Six years after signing a $2 billion deal with the Durst Organization for 21 floors of the skyscraper’s office space in Lower Manhattan, the company said it is “in discussions about bringing the lease at One World Trade Center into line with current market conditions and its ongoing needs at this location”
A spokesman told REW it is “considering alternative solutions to address these requirements.”
Durst has declined to comment on the “discussions” but it is no secret that the publishing empire has struggled to fully occupy the prime space since it first moved 3,400 workers there in 2014.
Facing massive cuts to its income amid a drop in advertising revenues across titles that include Vogue, Vanity Fair and The New Yorker, Advance hired a JLL team led by president Peter Riguardi to sublease 300,000 s/f.

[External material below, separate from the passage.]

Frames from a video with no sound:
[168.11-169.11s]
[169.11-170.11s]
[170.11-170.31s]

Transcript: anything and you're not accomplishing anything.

The coronavirus dealt the company another blow and it has laid off 100 workers, according to published reports, and furloughed another 100 unable to work remotely.
The 3M s/f 1 WTC took eight years and $4 billion to build. Durst has successfully leased 93 percent of the office space with a mixture of tech, media and finance tenants.
Most recently, MDC Partners signed an 11-year lease for 199,277 s/f on the 65th through 69th floors and partial 64th floor of One World Trade Center.
The deal made MDC the third largest tenant and anchor of the upper portion of the building.